Data also suggested that patients with the post-COVID-19 syndrome, also known as MIS-C, are additionally characterized by an “outsized” CXCL9 response to interferon-gamma (IFNg).

“MIS-C patients show a CXCL9 level that is outsized given their interferon-gamma response, suggesting that part of the MIS-C physiology is an interferon-gamma hyper-responsivity,” Edward Behrens, MD, told attendees. Source: Adobe Stock

Multisystem inflammatory syndrome in children, or MIS-C, is a post-infectious complication of pediatric SARS-CoV-2, typically occurring 3 to 4 weeks after asymptomatic exposure,” Edward Behrens, MD, of the Children’s Hospital of Philadelphia, told attendees at the virtual meeting. “The symptoms of MIS-C include myocarditis and ventricular dysfunction, significant gastrointestinal inflammation/diarrhea, conjunctivitis, rash, thrombocytopenia and lymphopenia.”

“It was originally recognized as a Kawasaki’s disease-like syndrome, with many patients also having coronary artery aneurisms or dilation,” he added. “MIS-C can certainly be fatal if left untreated, both from the dehydration from the diarrhea in combination with the polar cardiac function and decreased output from the ventricular dysfunction. The etiology and biology of MIS-C is relatively poorly understood.”

To better characterize the biology of MIS-C, Behrens and colleagues analyzed the plasma proteome of more than 1,400 proteins in children with COVID-19. Between April 2020 and October 2020, the researchers enrolled a total 63 hospitalized patients, including 22 with MIS-C, 15 with severe COVID-19 and 26 with asymptomatic or mild COVID-19. They also included remnant plasma samples from 25 healthy patients. Using the Olink Explore 1536/384 protein biomarker platform, Behrens and colleagues interrogated the plasma proteome of all 88 patients.

The researchers created a principal component analysis (PCA) that mapped all proteins and all patients in order to better understand how the overall proteome of patients with MIS-C changes over time. They then PCA transformed data for convalescent samples on that space.

According to the researchers, convalescent samples shifted towards the healthy patients, suggesting that, after treatment, the proteome in MIS-C patients returns to a baseline state. When they analyzed CXCL9 as the key protein associated with IFNg response, they found that all patients with COVID-19 demonstrated a positive CXCL9 response to increasing IFNg. Additionally, Behrens and colleagues reported that patients with MIS-C showed a “disproportionately high” CXCL9 response to IFNg, compared with the other groups.

MIS-C patients also expressed less TRIM21 protein compared to healthy patients, consistent with a derepression of IFNg signaling.

According to Behrens, unsupervised hierarchical clustering revealed two distinct groups of patients with MIS-C demonstrating increases in multiple Macrophage Activation Syndrome (MAS) markers. The two clusters differed primarily in IFNg expression — either high or low.
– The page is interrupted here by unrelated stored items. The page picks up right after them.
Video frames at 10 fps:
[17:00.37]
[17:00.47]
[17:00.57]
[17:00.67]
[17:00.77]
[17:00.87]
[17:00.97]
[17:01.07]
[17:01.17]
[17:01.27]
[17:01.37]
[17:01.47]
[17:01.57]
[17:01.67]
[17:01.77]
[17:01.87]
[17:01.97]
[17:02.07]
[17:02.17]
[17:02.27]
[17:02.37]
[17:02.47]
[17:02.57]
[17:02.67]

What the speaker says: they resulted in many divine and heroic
Through hierarchical clustering, the researchers reported that SC5B9 correlated most highly with PLA2G2A, PDGFC, SELE, CALCA, NOS3, VWA1 and TYMP, suggesting a signature consistent with thrombotic microangiopathy (TMA). Patients with higher MAS or TMA markers were more likely to meet clinical criteria for MAS or TMA, respectively, the researchers wrote.

Patients with MIS-C who demonstrated a low IFNg signature were at higher risk for requiring inotropes.
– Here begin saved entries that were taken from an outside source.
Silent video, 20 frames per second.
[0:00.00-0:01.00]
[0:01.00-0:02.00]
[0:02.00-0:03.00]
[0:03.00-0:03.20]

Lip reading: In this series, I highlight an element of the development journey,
“MIS-C has both clinical and proteomic heterogeneity, with a mixture of TMA- and MAS-like signals, both in the clinical presentation as well as in the proteome,” Behrens said. “MIS-C patients show a CXCL9 level that is outsized given their interferon-gamma response, suggesting that part of the MIS-C physiology is an interferon-gamma hyper-responsivity. Finally, there are two clusters of MIS-C patients: an interferon-gamma high and an interferon-gamma low, with interferon-gamma high patients having milder cardiac disease.”